Зная, что за женщина была королевская фаворитка, легко себе представить, как она обозлилась при виде такой наглости. Как!.. В тюрьме и кандалах, раздавленный ее ненавистью и местью, я, мерзкий червь, осмелился снова ее оскорбить!..

Она немедленно потребовала к себе Берье и, показав ему мои стихи, крикнула, задыхаясь от гнева:

— Теперь вы видите, что это за человек! Попробуйте-ка еще раз вступиться за него!

Само собой понятно, что этот случай не мог улучшить мое невыносимое положение. Но так как ухудшить его было невозможно, Лебель просто-напросто продлил срок моего пребывания в подземелье. Я просидел там ровно полтора года. И только тогда за свой страх и риск Берье перевел меня из-под земли в обыкновенную камеру. Он даже добился разрешения на совершенно необычную в этом аду милость: предоставить в мое распоряжение слугу!

Я охотно воспользовался великодушным предложением Берье. Мой бедный отец, сильно горевавший по поводу обрушившейся на меня напасти и готовый пожертвовать всем, чтобы только смягчить мою участь, с радостью согласился оплачивать стол и содержание моего «камердинера». Его звали Кошар. Это был простой и добрый парень, оплакивавший и деливший со мной мои несчастья. Я не скажу, что в его обществе мне жилось легче, но минутами ужас одиночного заключения все же казался мне не таким нестерпимым…

К сожалению, Кошар пробыл у меня недолго: тюремный режим доконал его довольно скоро.
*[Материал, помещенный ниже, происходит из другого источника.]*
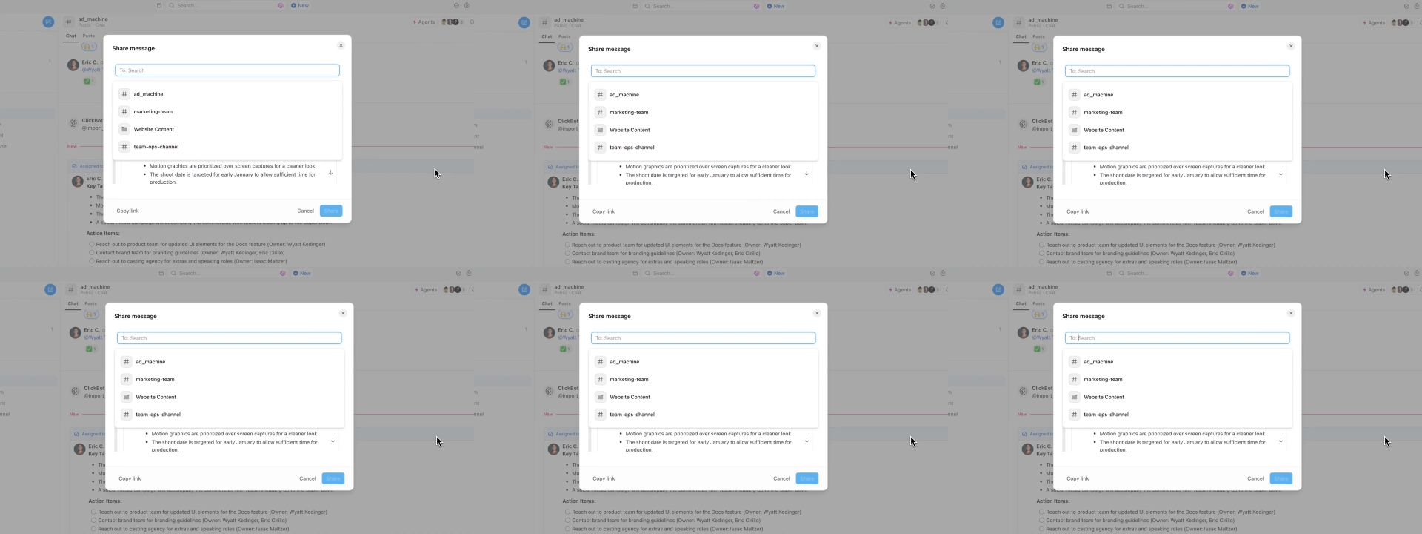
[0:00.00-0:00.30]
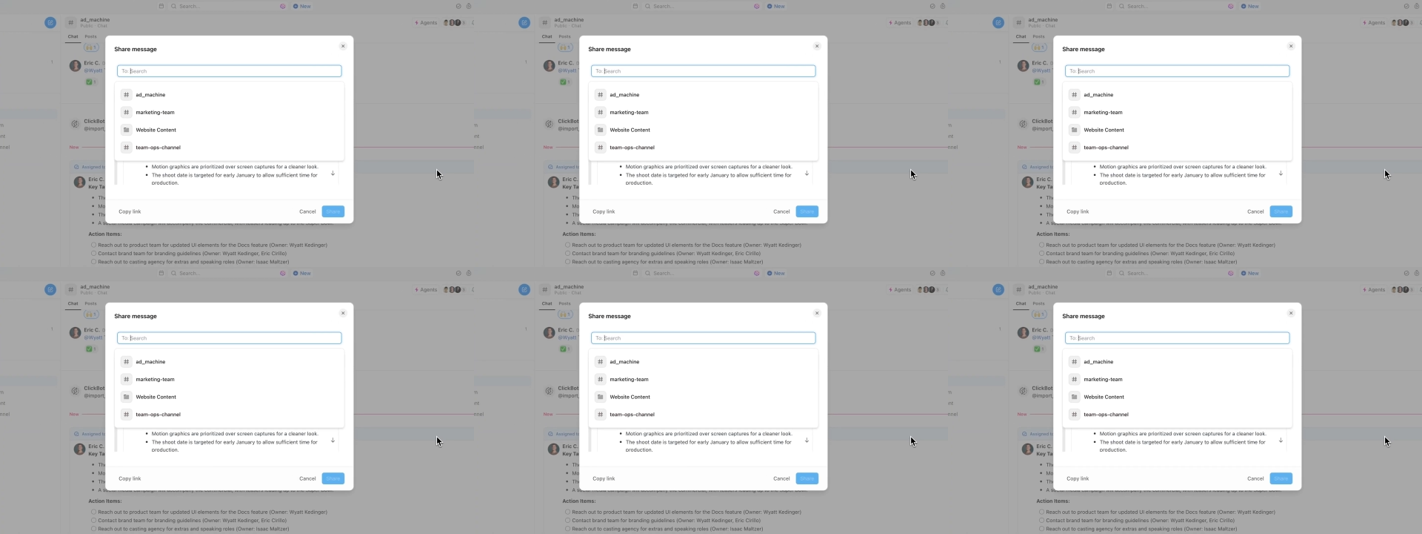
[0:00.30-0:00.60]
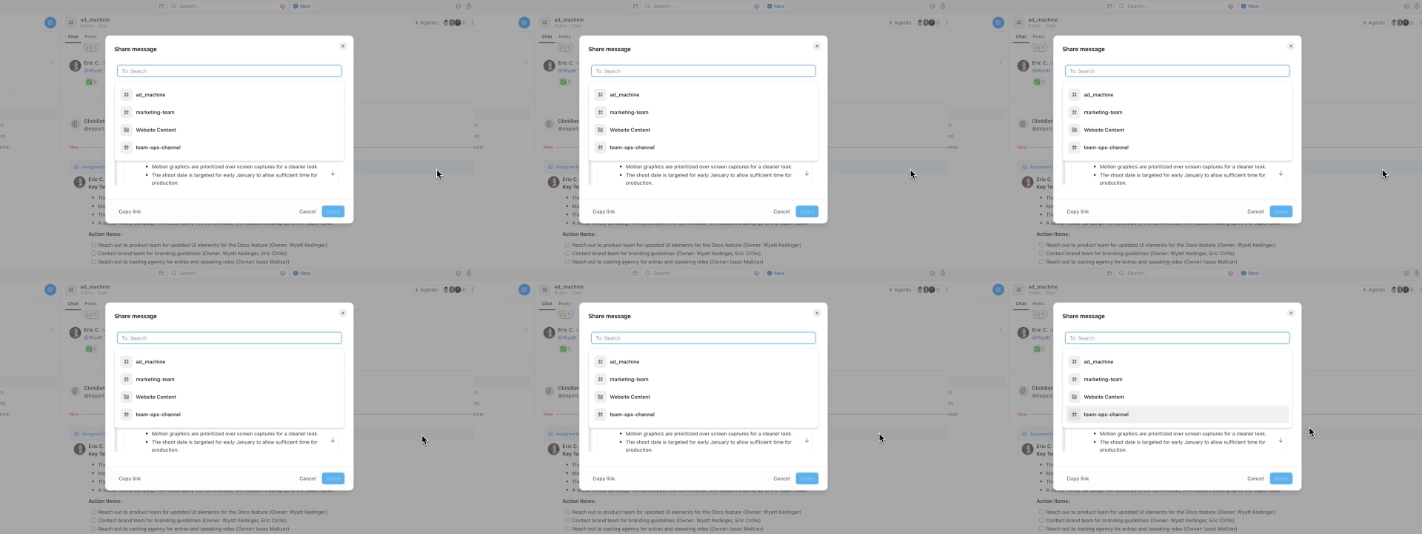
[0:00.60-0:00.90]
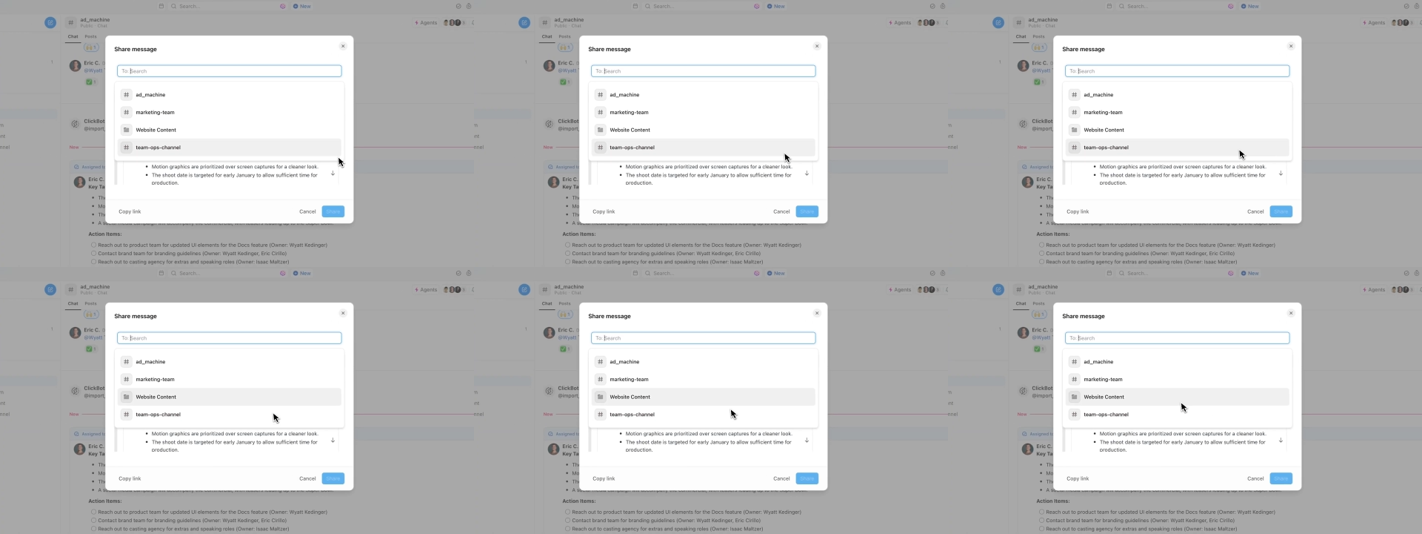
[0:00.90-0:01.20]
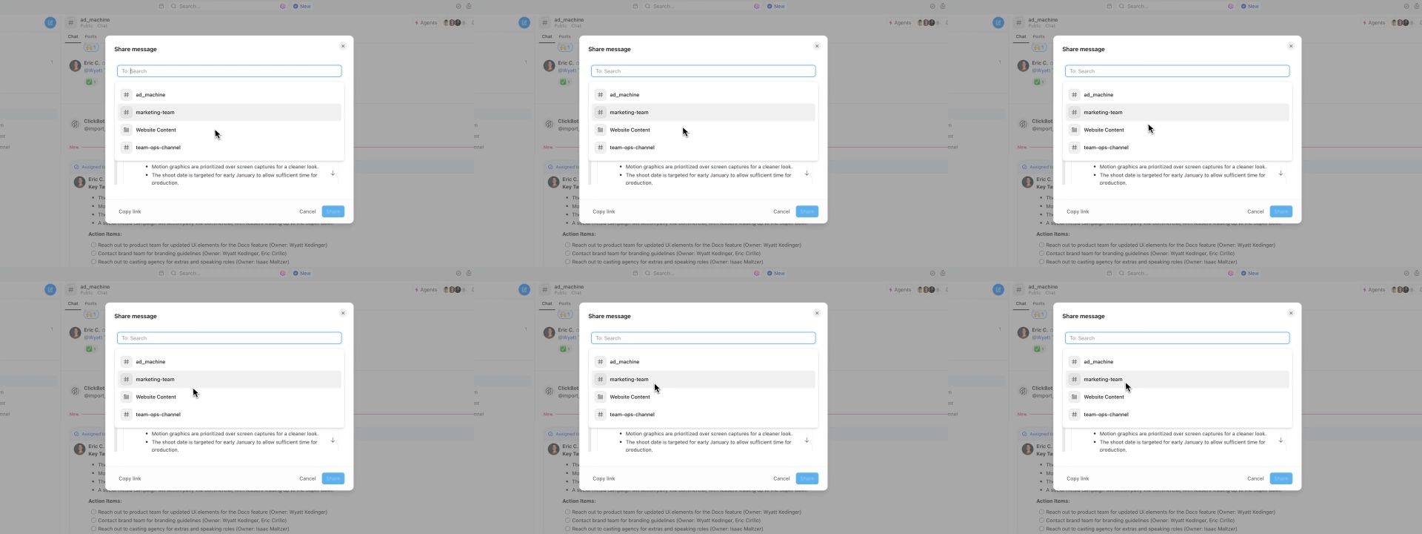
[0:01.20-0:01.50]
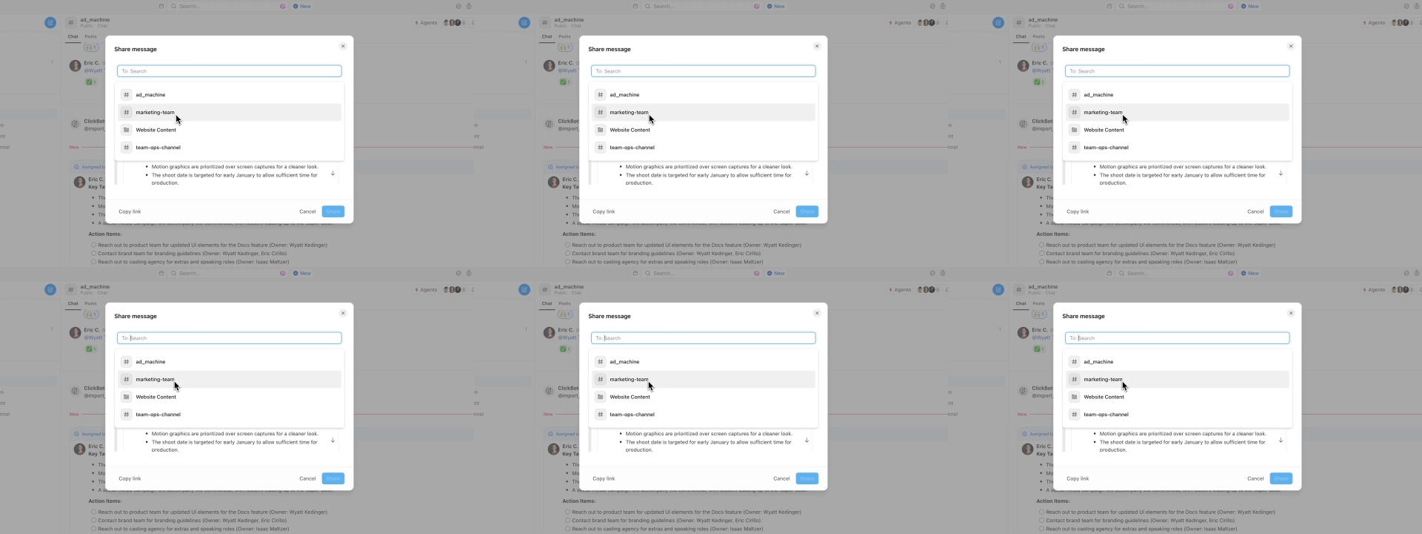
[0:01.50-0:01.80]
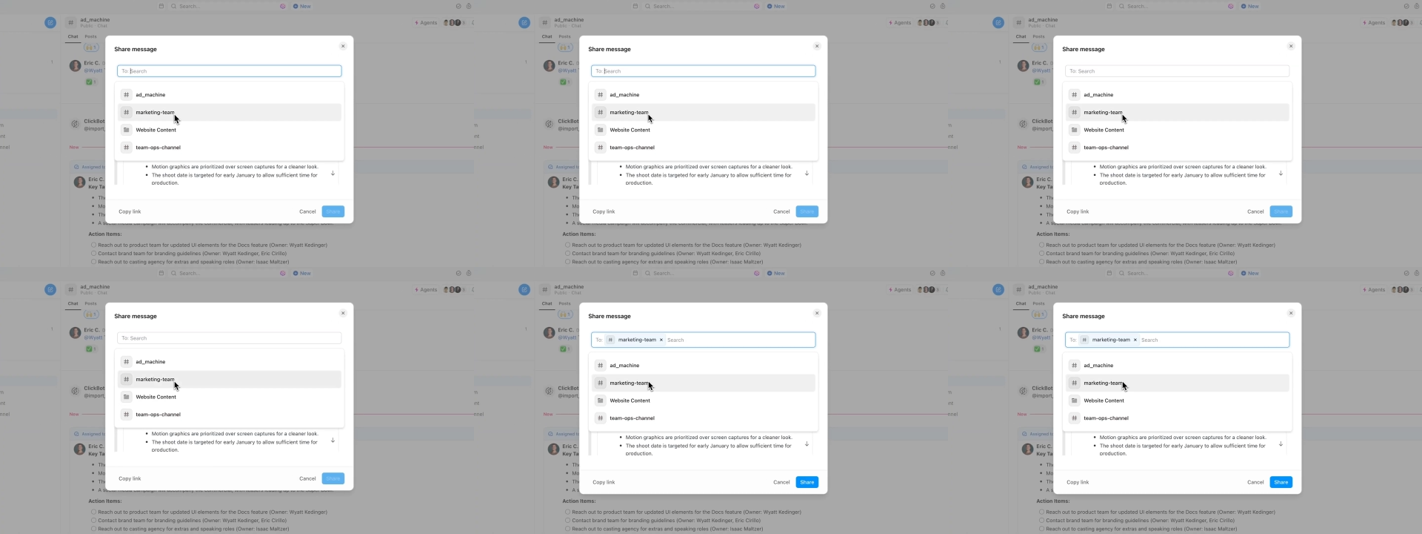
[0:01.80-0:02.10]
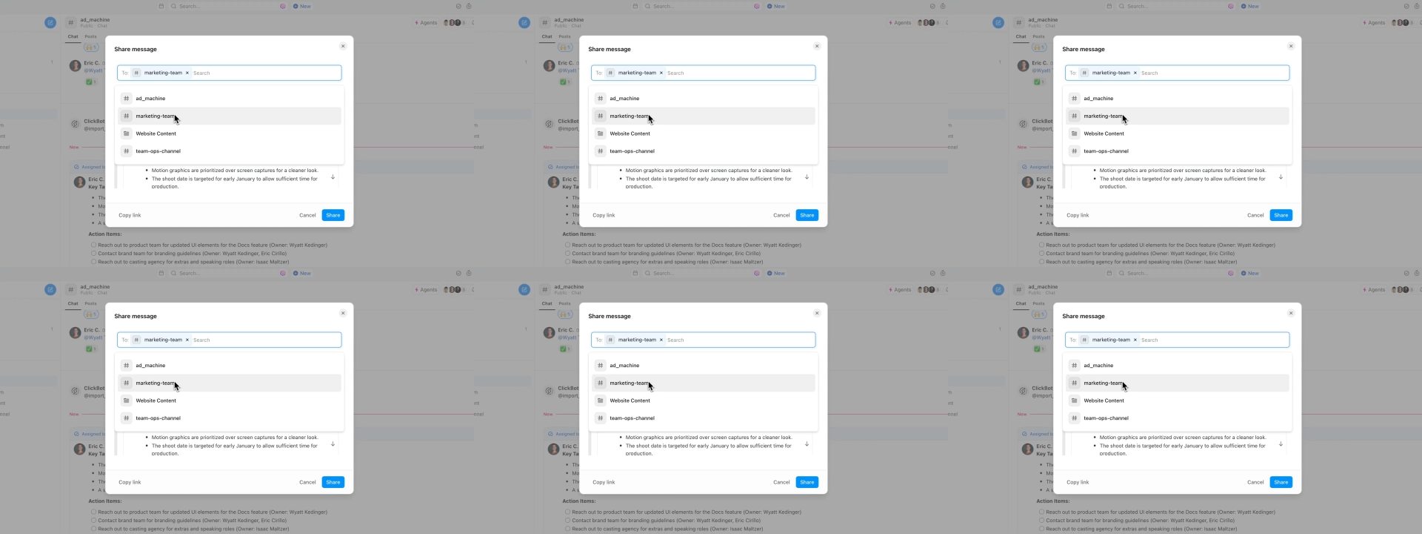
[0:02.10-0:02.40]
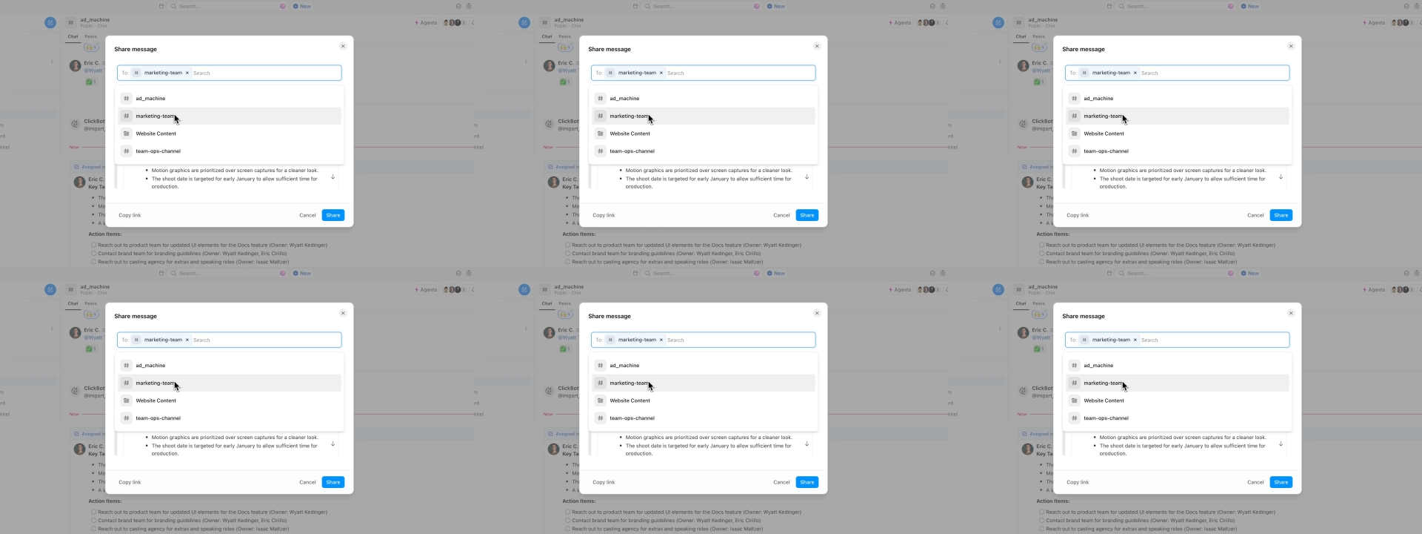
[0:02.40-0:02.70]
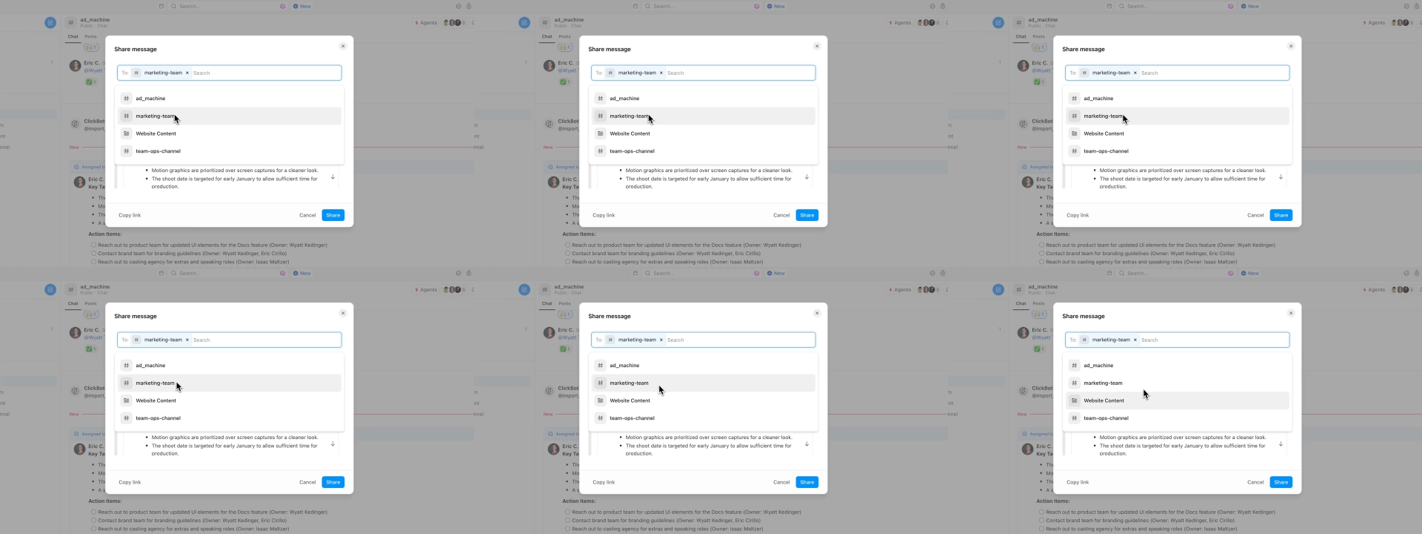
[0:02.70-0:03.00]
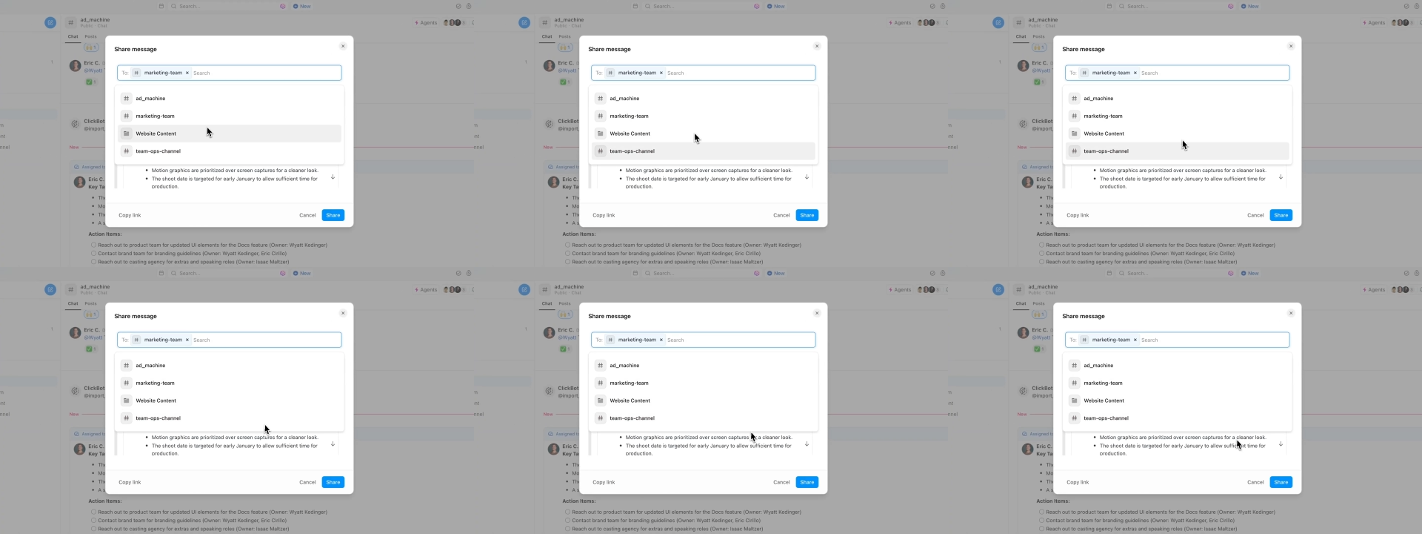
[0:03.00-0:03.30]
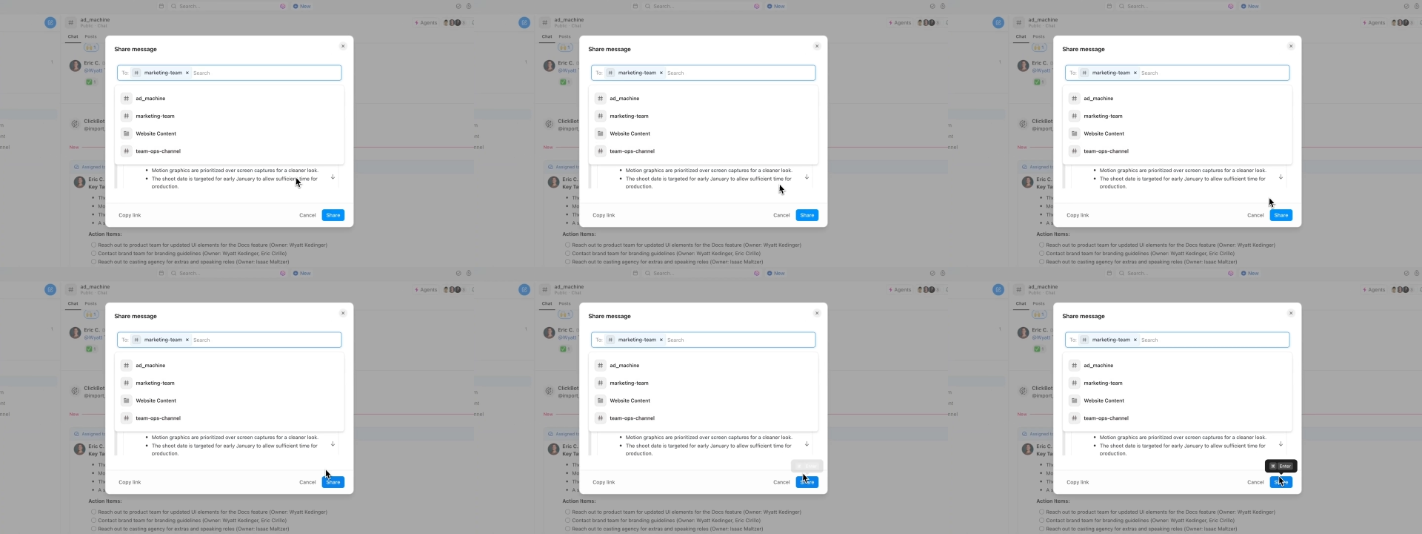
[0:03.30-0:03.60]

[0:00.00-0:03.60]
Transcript: (no speaker visible)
Он был отцом семейства, — у него были на воле жена и дети, встречаться с которыми ему не разрешалось. Он тосковал, даже плакал и в конце концов заболел. По уставу Бастилии, всякий, кто поступал в услуги к заключенному, тем самым окончательно связывал с ним свою судьбу и либо выходил на свободу вместе с хозяином, либо умирал подле него. Больному Кошару достаточно было подышать хоть немного свежим воздухом, чтобы вернуться к жизни, но ни мои мольбы ни его рыдания не тронули наших палачей. Им хотелось, чтобы я еще больше насытился страданиями при виде медленно умиравшего подле меня и ради меня человека. Его унесли из моей камеры только после того, как он испустил последний вздох.

Мои нравственные муки достигли крайнего предела. Берье, чтобы хоть немного развлечь меня, обратился к средству, к которому он однажды уже прибегнул: он поместил вместе со мной молодого арестанта моих лет, бодрого, жизнерадостного, повинного в почти таком же преступлении, как и я, и тоже ставшего жертвой маркизы Помпадур. Он тоже послал ей письмо, но о другом: он писал ей о возмущении народа ее поведением и указывал путь, по которому ей надлежит следовать, если она хочет вернуть себе симпатии страны и сохранить доверие короля.

За этот совет фаворитке юноша (его звали Далегр) уже три года сидел в Бастилии, куда его тотчас же запрятала зазнавшаяся проститутка, воспылавшая к нему такой же беспощадной ненавистью, как и ко мне.

Берье жалел Далегра, как и меня, — и теперь уже вдвоем мы неутомимо строчили ему нетерпеливые послания, умоляя его спасти нас от гибели Он в свою очередь нам отвечал, подробно описывая свои хлопоты и давая иногда пищу все еще окрылявшей нас надежде. Но вот однажды он принес нам ужасную весть: наша мучительница, которой надоели наши бесконечные жалобы и настойчивые просьбы нашего покровителя, поклялась, что ее мести не будет конца, и запретила раз навсегда напоминать ей о нас. Рассказывая нам об этом, Берье прибавил с удрученным видом, что только падение или смерть этой фурии прекратят наши страдания.

Мой товарищ был вне себя от горя, но на меня этот удар произвел обратное действие, возбудив мое мужество и энергию отчаяния. Нам оставались два выхода: смерть или бегство.